グレイの婚約者として、立派な立ち振舞いで勝負してきた彼女だが、取り巻き達が主人公に対して行った嫌がらせの罪を着せられ国外追放となる。
第二攻略対象の婚約者[クリスティーン]
光の辺りどころによっては、薄藍色に見える透き通った銀髪で深い青色の瞳を持ち、こちらも王家の婚約者として厳しい教育を受ける。
レオナルドを支えようと奮闘するも、一向に心を開かないレオナルドに焦りを感じていた。
そんな時、主人公に心を開いていくレオナルドの姿を目撃してしまい、嫉妬心から心無い取り巻き達の口車に陥れられ、レオナルドに怪我をさせてしまう。
王族に怪我をさせた罪人として牢獄へ幽閉されることになる。
第三攻略対象の婚約者[レティシア]
明るい茶色の髪は緩くウェーブがかかっており、若葉色の丸い瞳を覗かせている。
雑草色の目の色だと他の貴族の子供から言われて一人泣いていた時にリオンから「僕と同じ瞳をもっているね、お揃いのきれいな眼を持つ婚約者でうれしいよ」と言われ、リオンに深い恋心を抱くようになる。
主人公に嫉妬し嫌がらせを行い、怪我をさせたことが原因でリオンから怒りをぶつけられ、公衆の全面で婚約を破棄される。
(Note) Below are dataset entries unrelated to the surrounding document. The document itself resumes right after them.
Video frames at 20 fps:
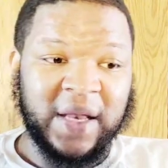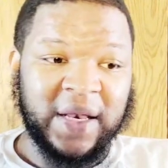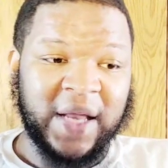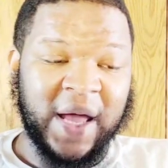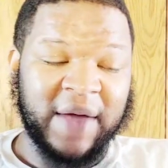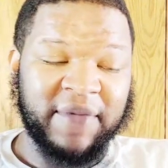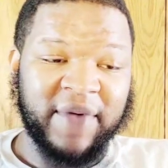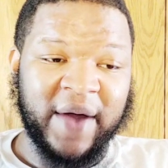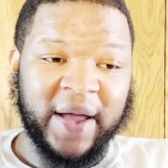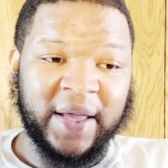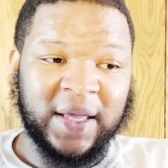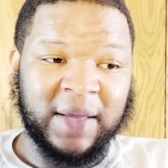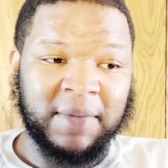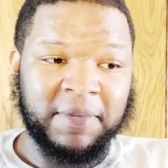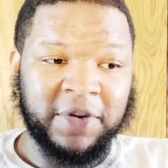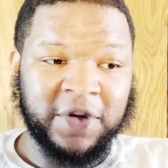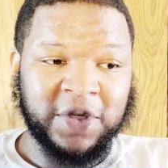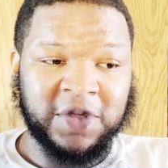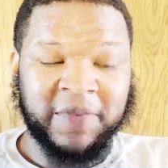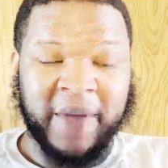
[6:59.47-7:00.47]
That fight
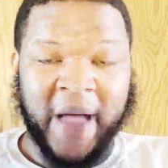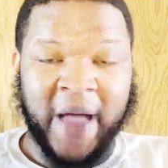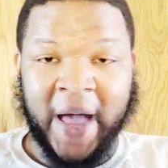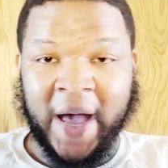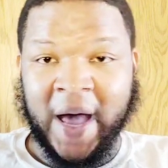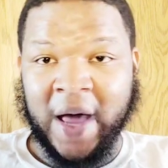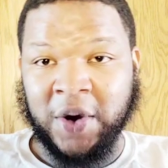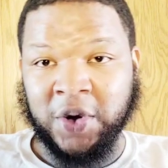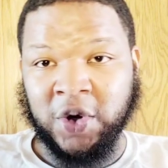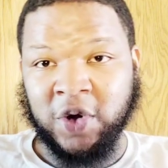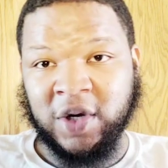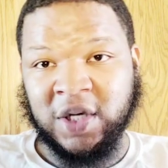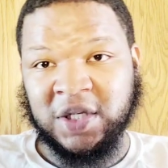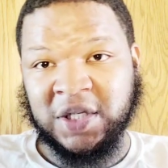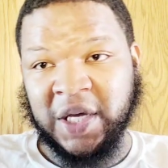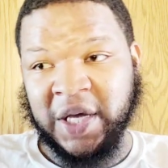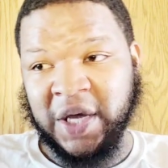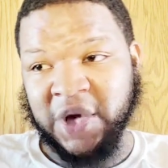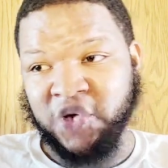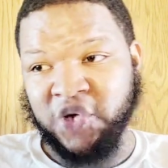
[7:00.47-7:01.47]
getting pushed back. I don't know
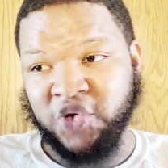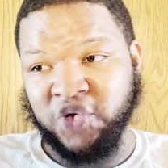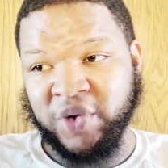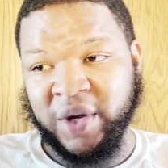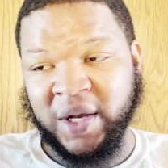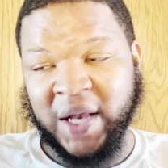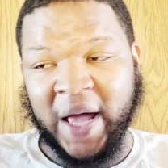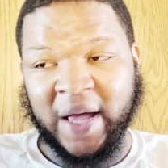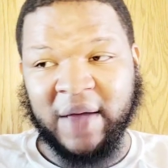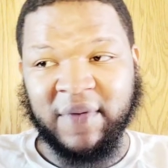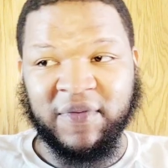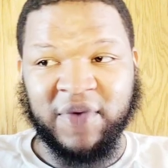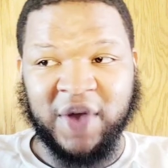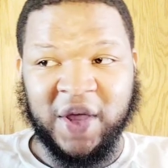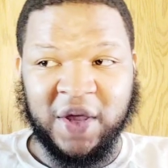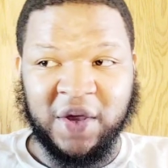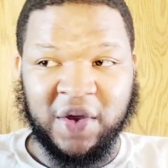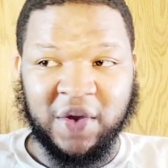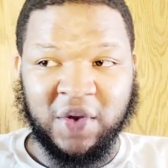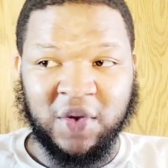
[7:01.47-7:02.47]
because of injury, like a
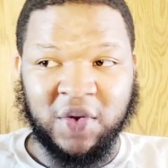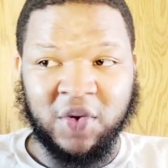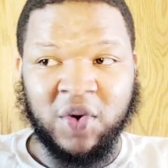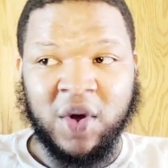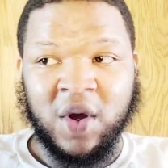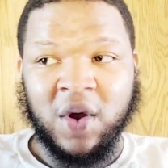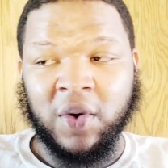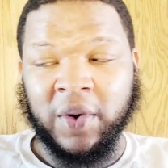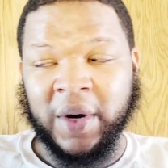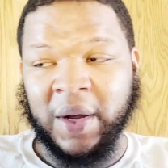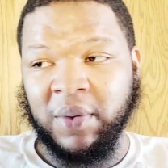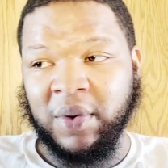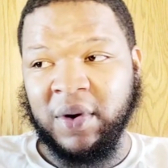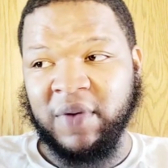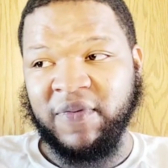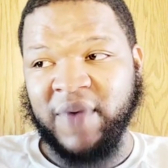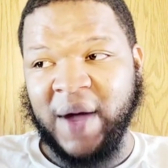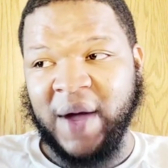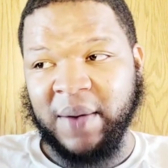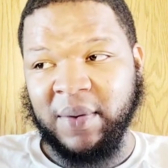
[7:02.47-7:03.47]
venue, or they
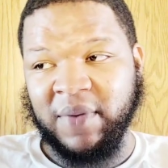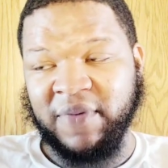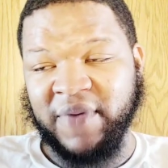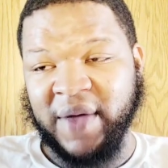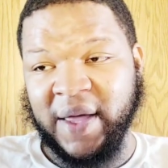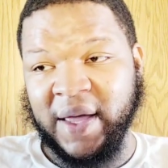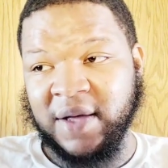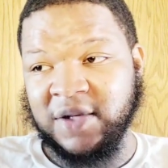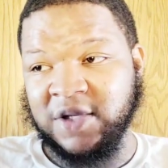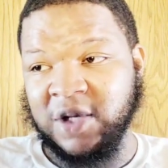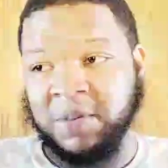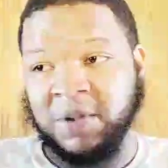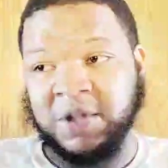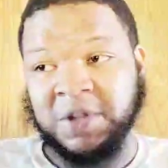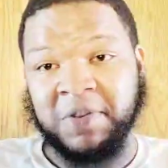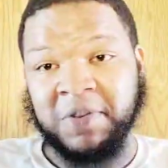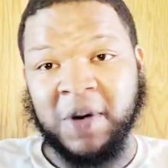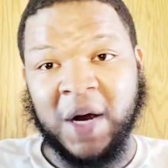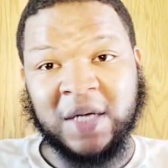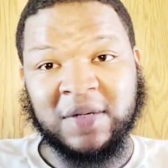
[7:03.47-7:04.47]
want to fight with fans. Don't be
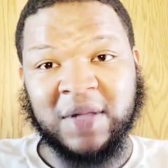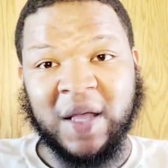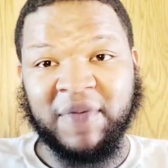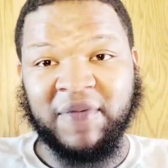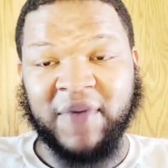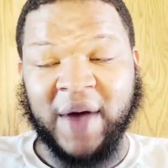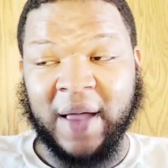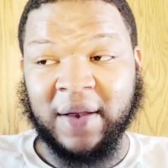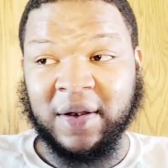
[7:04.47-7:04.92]
surprised that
この事件がきっかけとなり、レティシアは空想の世界に住まうようになり、病院へ幽閉されることになる。
第四攻略対象の婚約者[アイリス]
騎士団服団長の娘で、赤みがかった金髪に同じ色の猫のようなアーモンドの形をしたひとなつっこい雰囲気の少女だ。
実際にひとなつっこいが恋愛に関しては、現実的な一面を持つ。
そんな彼女は、主人公に対して唯一好意的に接してくれる。
トーマスが主人公に一目惚れをしたと騒ぎ始めたころ、騎士としての礼を通せと忠告をする。
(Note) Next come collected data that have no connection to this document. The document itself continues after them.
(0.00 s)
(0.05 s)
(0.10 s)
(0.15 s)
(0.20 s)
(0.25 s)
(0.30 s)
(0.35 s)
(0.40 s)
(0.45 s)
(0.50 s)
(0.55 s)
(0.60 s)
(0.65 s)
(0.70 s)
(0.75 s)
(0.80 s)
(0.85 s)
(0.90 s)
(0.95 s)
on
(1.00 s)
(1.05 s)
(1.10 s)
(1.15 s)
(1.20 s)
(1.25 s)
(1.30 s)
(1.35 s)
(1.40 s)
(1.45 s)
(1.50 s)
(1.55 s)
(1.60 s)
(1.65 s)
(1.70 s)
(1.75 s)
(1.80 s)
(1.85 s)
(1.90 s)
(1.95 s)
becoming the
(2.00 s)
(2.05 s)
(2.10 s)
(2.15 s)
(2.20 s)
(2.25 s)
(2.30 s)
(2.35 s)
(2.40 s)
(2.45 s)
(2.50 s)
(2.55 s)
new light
主人公とトーマスが結ばれた際、あっさりと身を引き、自身の持つ地位を捨て冒険者として旅立つことになる。
ざっと簡単に纏めたら、こんな感じか?
こう考えてみると、攻略者サイドめっちゃくちゃ酷くねーか?
ライバルヒロイン側が超可哀想なんだけど。
え?何婚約者が居る身で他所の女にすり寄ってんの?
目の前の婚約者を大事にしろよ羨ましい!
俺なんて、17年間彼女居たことねーーわ!!
主人公も主人公だよ。
既に女が居るのに、コロコロ女を変える男にろくな奴いねーよ?
主人公サイドと攻略者サイド、ライバルヒロインサイドのストーリを見比べて、一人憤慨する。
男居るのに、すり寄る主人公ってクソ○ッチかよ。
本当にやんなっちゃうわ…って主人公は、俺かよ?!
うっわ萎えるわ、第三者視点で被害も何も無いところから、ゲームとしてなら楽しめるけど…
こんなん無理っしょ!
心折れるわこんなん!
なに?令嬢としてのスペック競われ、いやがらせ耐えーの、対峙したライバルヒロイン達の最後を見届けるってか?
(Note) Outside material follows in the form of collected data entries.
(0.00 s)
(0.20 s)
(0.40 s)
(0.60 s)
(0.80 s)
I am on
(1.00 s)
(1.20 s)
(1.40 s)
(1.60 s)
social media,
主人公いなかったら、国から追われたり、牢獄や病院に幽閉されたりすることなかったのに、罪悪感ましましだわ!
悪いの主人公と攻略対象だろうが?!
改めてゲームとしてやるのと、実際の人間模様に当てはめるのとでは大きな差があることを理解し深く項垂れる。
(んな、後味わるいのは御免だぜ。回避方法はないか…)
俺は頭を回転させて回避方法が無いか、考えを巡らせる。
一番は、男爵に見付からないことだが、村の不作や飢饉に関わることだから魔力を開花させないなんてできねない。
不作が原因で飢えて死ぬのだけは御免だぜ。
それに、母親のマリーに対しても恩恵がある。
マリーが男爵から支援を受けられるようになるからな。
その点を踏まえても男爵に見付からないようやり過ごすってよは無しだ。
何だかんだで、母親であるマリーの事が好きだし、大事だからな。
(くっそ、こうなったらゲームと同様のストーリになるようだったら、友情バットエンドにしてやるぜ)
机の上に突っ伏しながら、両手を強く握りしめる。
「エスタ?ごはんよ」
リビングから優しく俺を呼ぶ声がする」
「わかったー!おかーさんちょっとまってー!」
書き出したハピガの内容を机の引き出しにしまって、俺は母のまつリビングへ向かった。